I want to make us a whole new world,
one where our rescue doesn’t depend
on a plane, a UFO, a message on the

radio or our telephone wires
made of baling twine and birds.
Gilligan, I’ll wash your red shirt
for you, mend your sailor hat so
you’ll feel like a sailor again,

even though I hope you’ll want to
stay with me in our palm tree house,
our hammock. Look! I made a flower
out of flowers and put it in my hair.


Game Show Heaven

After so many decades in your living room, the game shows never forget: America is watching.
–Josh Noel, Chicago Tribune

If heaven is a game show, I like that.
That immortal shout of existence,
like a large and enthusiastic tornado.

How quaint it all seems, this sobering
dance party, this razzamatazz that
offers no insights. A glass of wine
relaxes me, whispers that I am still

young and pretty. Young and restless,
a colorful swirl of movement and frenzy.
Someday, I know, the puzzle will be
thrown out. Joy and tension, conquest

and defeat, all will dissolve in the jokes
and boogie music from the hidden powers
above. The mere truth of being here,
entering this wonderland at last, is

enough to drive you a little crazy. We
stand and sit, clap, clap more, clap
louder. We wait for lightning, to hear
our name, the invitation: Come on down.



For NaPoWriMo, Day 28.



Incomplete, Unauthorized Episode Guide to The Love Boat

Captain Stubing awakes on the deck of a cruise ship.
How did he get here? What has he become?

Guest star Charo eats some bad salmon, is forced
into close quarters with Doc Bricker. ¡Ay, dios mio!

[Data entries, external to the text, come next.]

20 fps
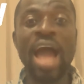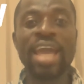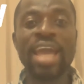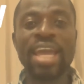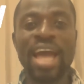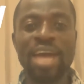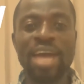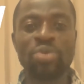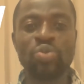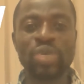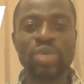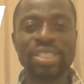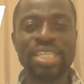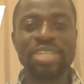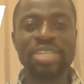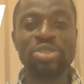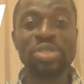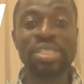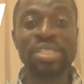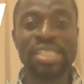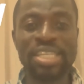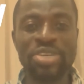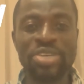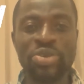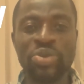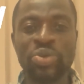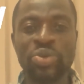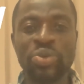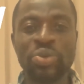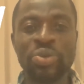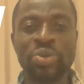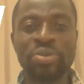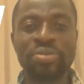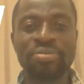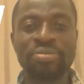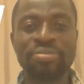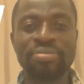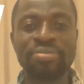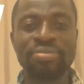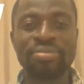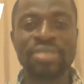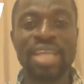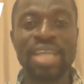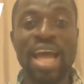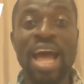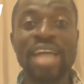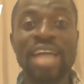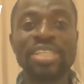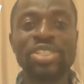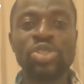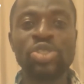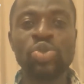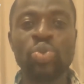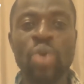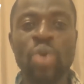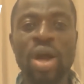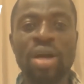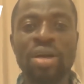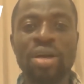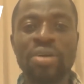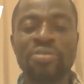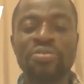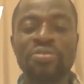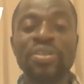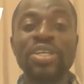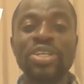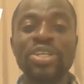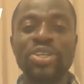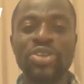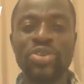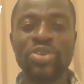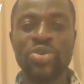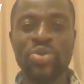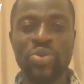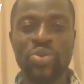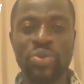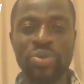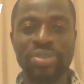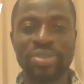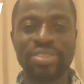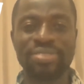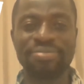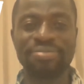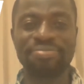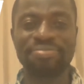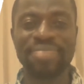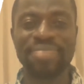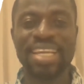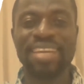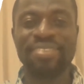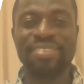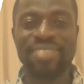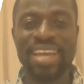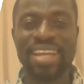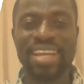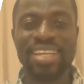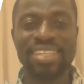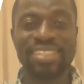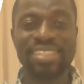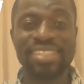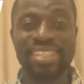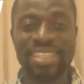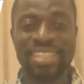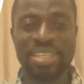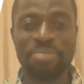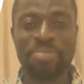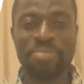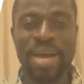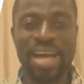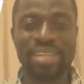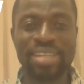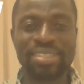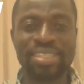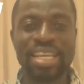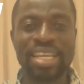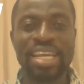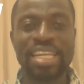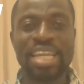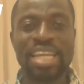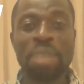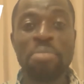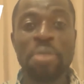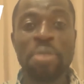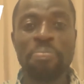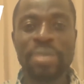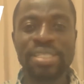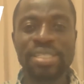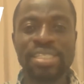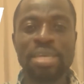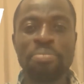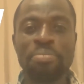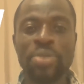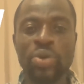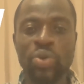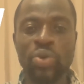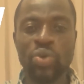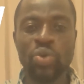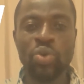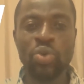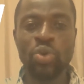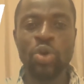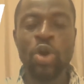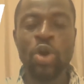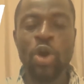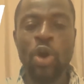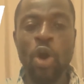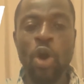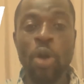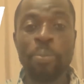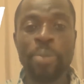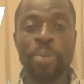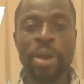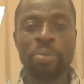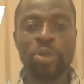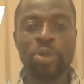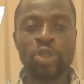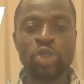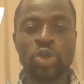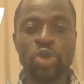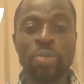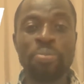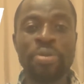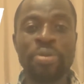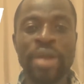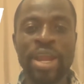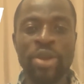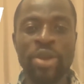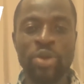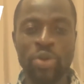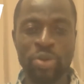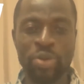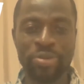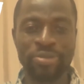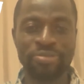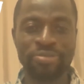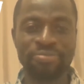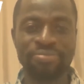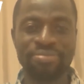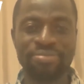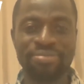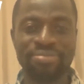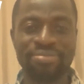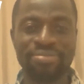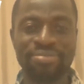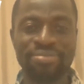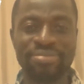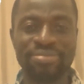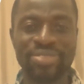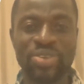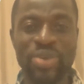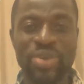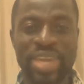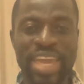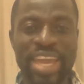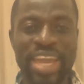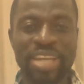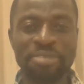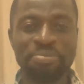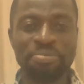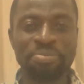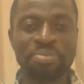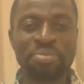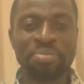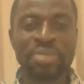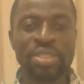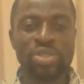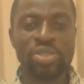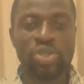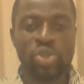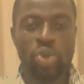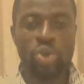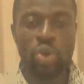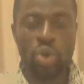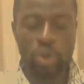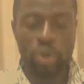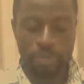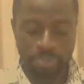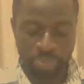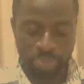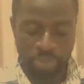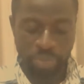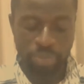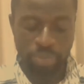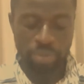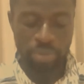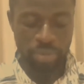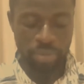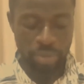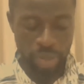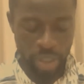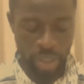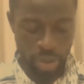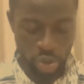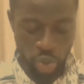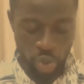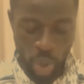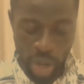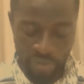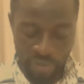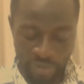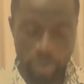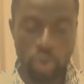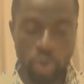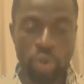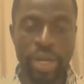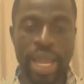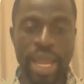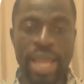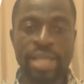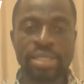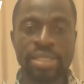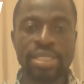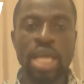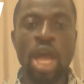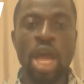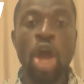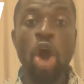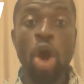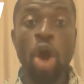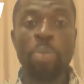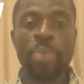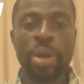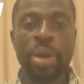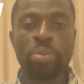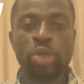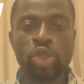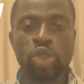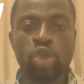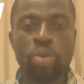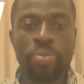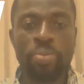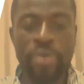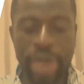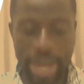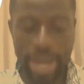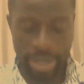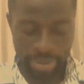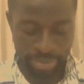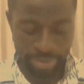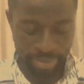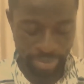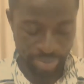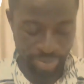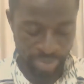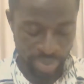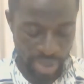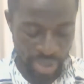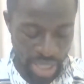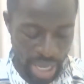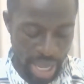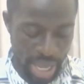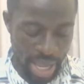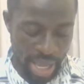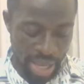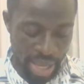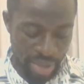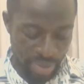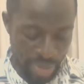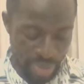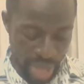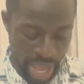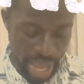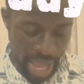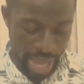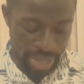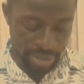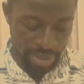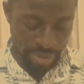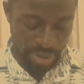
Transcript: had wanted to see you at 12 noon, that is in the past. Na me pese mi hu opremotobre no. Okay, so 12 noon is opremotobre. Then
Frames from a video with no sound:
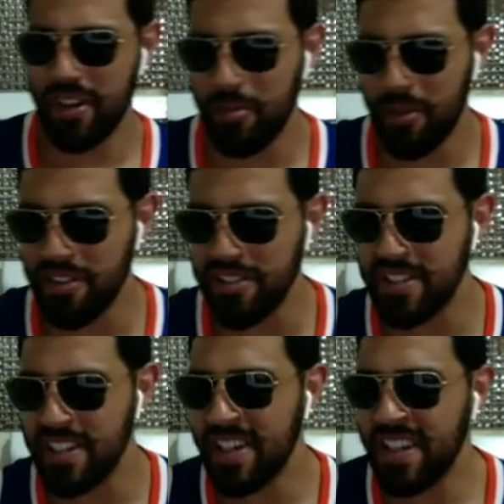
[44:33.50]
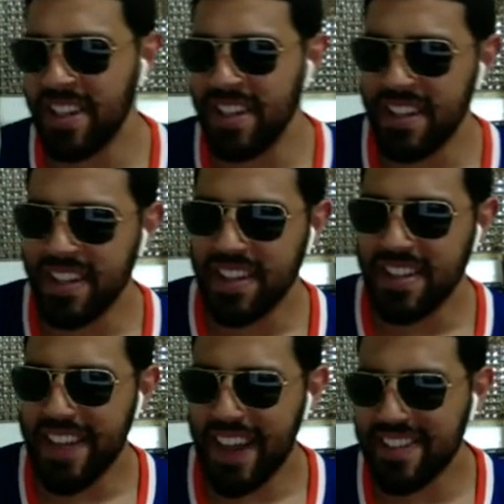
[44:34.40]
Good Brothers.
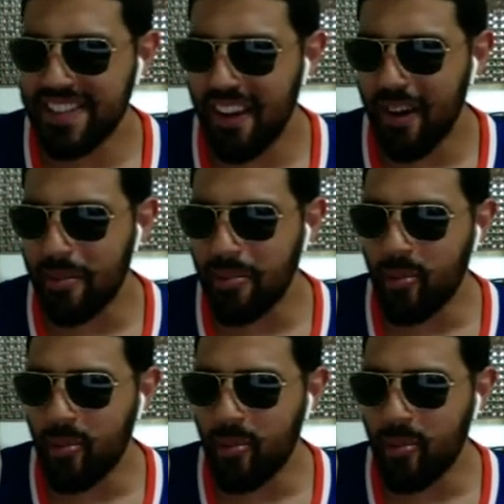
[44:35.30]
Next up,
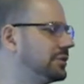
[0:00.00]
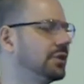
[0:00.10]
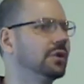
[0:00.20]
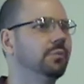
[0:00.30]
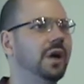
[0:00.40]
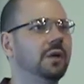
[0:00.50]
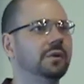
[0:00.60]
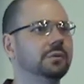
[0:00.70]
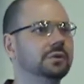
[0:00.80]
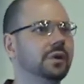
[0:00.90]
just heard
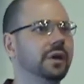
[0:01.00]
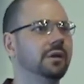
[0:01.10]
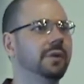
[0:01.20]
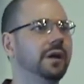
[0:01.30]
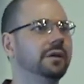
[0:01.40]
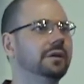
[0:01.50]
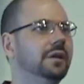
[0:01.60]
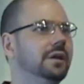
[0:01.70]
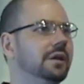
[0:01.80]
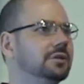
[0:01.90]
Obama was talking about it
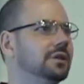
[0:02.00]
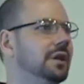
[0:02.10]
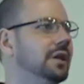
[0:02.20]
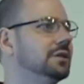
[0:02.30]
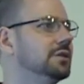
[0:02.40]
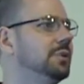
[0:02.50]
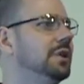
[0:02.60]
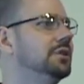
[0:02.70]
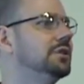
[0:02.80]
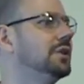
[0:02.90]
yesterday in his
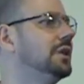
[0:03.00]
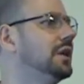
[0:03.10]
speech.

Hour-long closeup of Isaac, staring into
the middle distance while wiping a martini glass.

Vicki wonders what life is all about.
Ah, well. Time to hit the disco.

Certain promises are made
by guest star Betty White.

Julie, having no other activity ideas, directs
the passengers—including guest star Charo—
in a production of No Exit on the Lido Deck.

Some ugly lady and some ugly dude almost break up,
but then they look up at the stars together and decide
that’s a whole lot of empty space up there.

Gopher. We haven’t seen much of him yet.
He’s been living deep in the ship’s hold,
lining his nest with cast-off cocktail dresses.

Chlamydia sweeps through the Pacific Princess.
No one is spared. (You knew this was coming.)

Guest star Art Carney, clearly confused, keeps
delivering lines to some imaginary waitress character
named Alice. The regular cast rolls with it.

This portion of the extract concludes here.